Nationally, there are 31,478 federally-funded beds dedicated to youth, including those supported by HUD. That number doesn't come close to meeting the need. Each year, an estimated 2.3 million unaccompanied teenagers and young adults experience "explicit homelessness," usually meaning that they are sleeping on the street, in shelters or in cars. 

A blue sleeping bag and other possessions, including shoes, books and a scooter, are arranged neatly on a blanket beside a wall of the overpass. The wall has graffiti and the blanket is on hard-packed dirt.
Israel Cook, 19, slept below a highway underpass in Virginia for lack of better options. Shelters for unaccompanied homeless youth are in short supply nationwide. (Photo courtesy of Israel Cook)

That's more than 70 unaccompanied homeless youth for every shelter bed intended for them.

"We just can't serve everyone," said Judith Dittman, CEO of Second Story, a nonprofit that runs a youth shelter in Virginia. 

So where might Cook go? "There are no good choices," Dittman said.

A key reason there are so few beds for youth is the limited funding for them. In the 2022 fiscal year, HUD and HHS gave out a combined $109 million in grants to support shelters serving youth. In comparison, grants to support adult and family shelters — all from HUD — totaled nearly $3 billion that year.

"If this had more funding, there would be a program in Gainesville," Bardine said. The way Congress earmarks support for homeless people, she said, represents "a massive disparity."

Second Story stopped accepting new youth into its transitional living program, which offers long-term, stable housing for youth, after it lost its HHS grant in 2022. It relies on private donations and its own reserves to continue operating.

"We don't want to take from one pot of money to another," Dittman said of congressional decisions about funding. "An 80-year-old [homeless person] still needs a bed. But I like to think serving young people cuts off the pipeline to chronic homelessness."

Research estimates 85% of people who experience long-term homelessness, defined in the study as longer than 12 months, come from the "youth-to-adult" pipeline. A single chronically homeless person costs taxpayers, on average, more than $35,000 a year, according to data from the National Alliance to End Homelessness.

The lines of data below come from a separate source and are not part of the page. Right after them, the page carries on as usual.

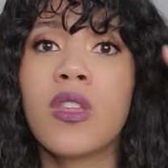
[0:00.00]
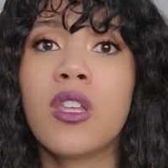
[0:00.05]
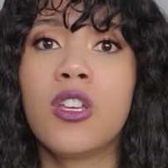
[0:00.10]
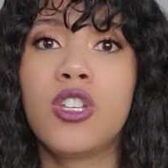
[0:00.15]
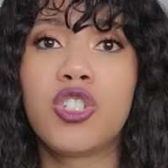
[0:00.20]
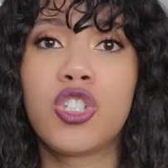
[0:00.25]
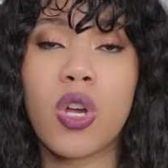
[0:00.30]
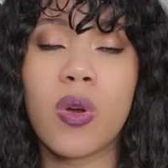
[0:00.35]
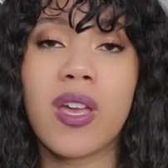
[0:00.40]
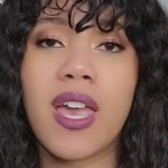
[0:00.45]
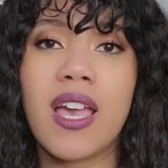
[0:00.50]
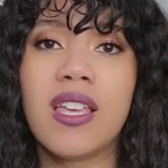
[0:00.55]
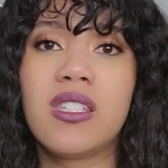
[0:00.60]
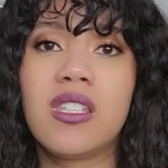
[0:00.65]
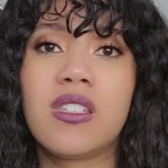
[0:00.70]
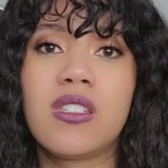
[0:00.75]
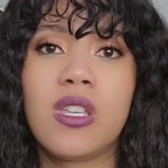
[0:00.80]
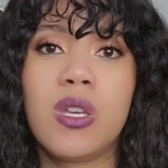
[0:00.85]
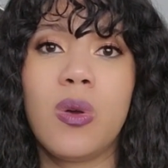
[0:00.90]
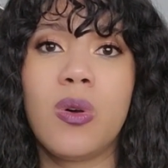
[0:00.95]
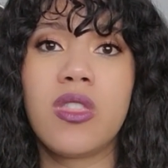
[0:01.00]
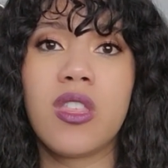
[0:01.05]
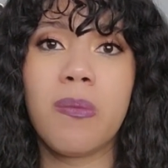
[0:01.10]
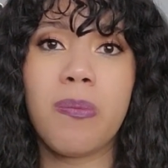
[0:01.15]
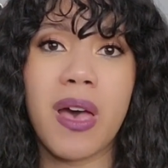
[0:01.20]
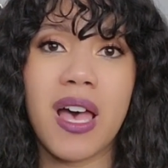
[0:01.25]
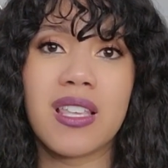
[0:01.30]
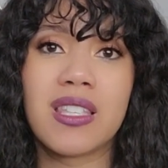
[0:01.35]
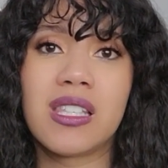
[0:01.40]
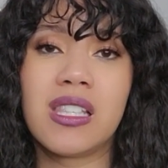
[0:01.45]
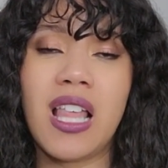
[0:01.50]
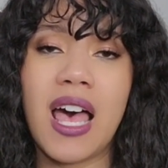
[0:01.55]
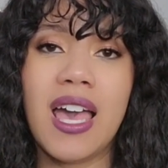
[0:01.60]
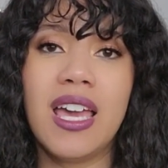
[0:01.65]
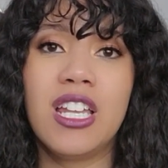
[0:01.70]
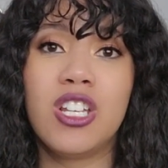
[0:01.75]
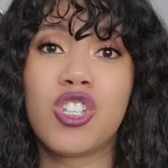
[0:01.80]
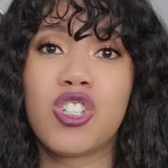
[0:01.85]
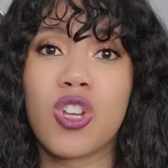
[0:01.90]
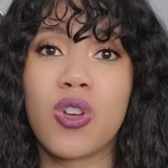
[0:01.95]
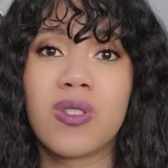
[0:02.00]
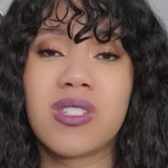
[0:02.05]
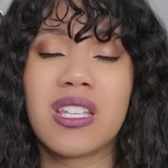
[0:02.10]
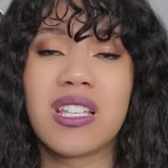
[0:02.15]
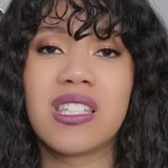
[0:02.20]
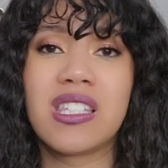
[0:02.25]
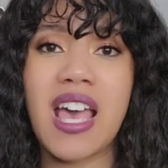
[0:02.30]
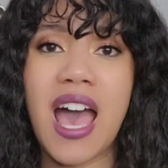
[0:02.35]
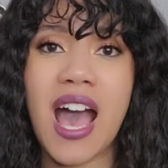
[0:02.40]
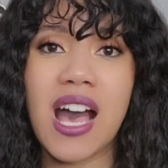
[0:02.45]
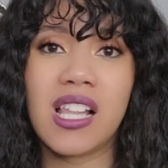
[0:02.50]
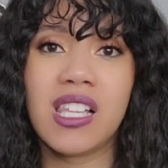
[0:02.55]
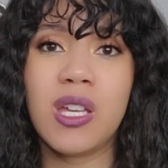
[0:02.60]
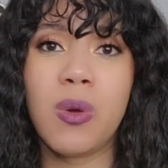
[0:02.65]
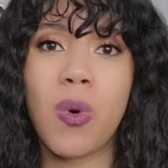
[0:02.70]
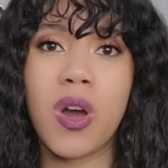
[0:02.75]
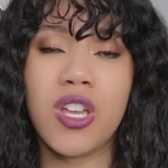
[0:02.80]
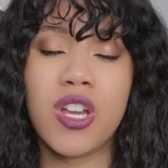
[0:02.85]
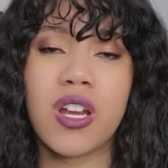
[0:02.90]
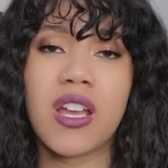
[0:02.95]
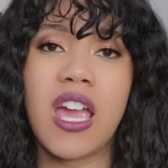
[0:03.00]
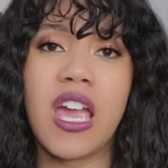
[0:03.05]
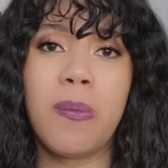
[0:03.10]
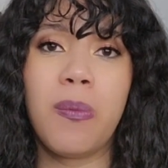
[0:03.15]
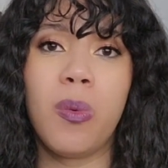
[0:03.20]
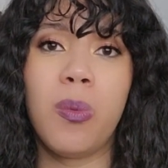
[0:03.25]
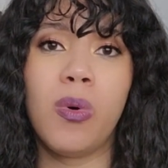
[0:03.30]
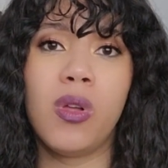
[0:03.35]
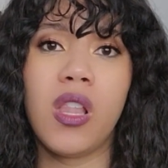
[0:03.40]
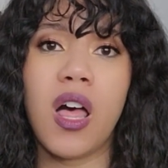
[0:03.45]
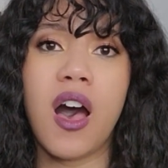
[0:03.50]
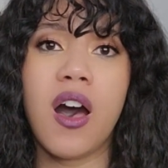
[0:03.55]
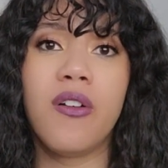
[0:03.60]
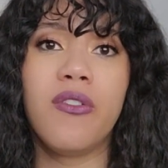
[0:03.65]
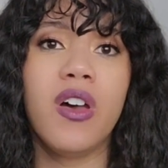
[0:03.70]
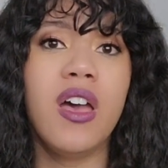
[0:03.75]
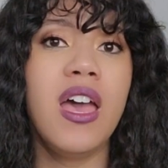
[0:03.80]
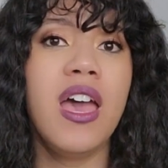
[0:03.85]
showcases you in the best light and shows exactly what you're capable of.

An illustration that has several faces looking sad and contemplative. There are also desks and houses representing homeless students on the illustration, too.

Unhoused and Undercounted

Federal law requires that public schools assist homeless students to help break what could become an inescapable cycle of hardship. But many of the students who need that aid fall through the cracks.

Another study, commissioned by YouthLink, a nonprofit that helps provide homeless youth with basic needs in Minneapolis, Minnesota, found that only 6% of homeless youth it assists would need to gain financial independence by age 20 for taxpayers to break even.

"There's so much research," Bardine said. "It's like invest [in youth] now and save money later. It's like the numbers are there, the data is there."

For Cook, what six years of homelessness showed is how frustratingly hard it is to escape without government help.

"It feels like I'm doing everything right," he said. "Yet the difficulties still feel endless. … If you've been homeless for more than six months to a year, you can't get out of it. That's your life unless a miracle comes."

In October, he felt he'd finally gotten one. A friend is letting him live in what used to be an antique store that had fallen into disrepair. It took Cook three weeks to get the plumbing and electricity working, but it's a place to stay.

"For the short term, I suppose," Cook said.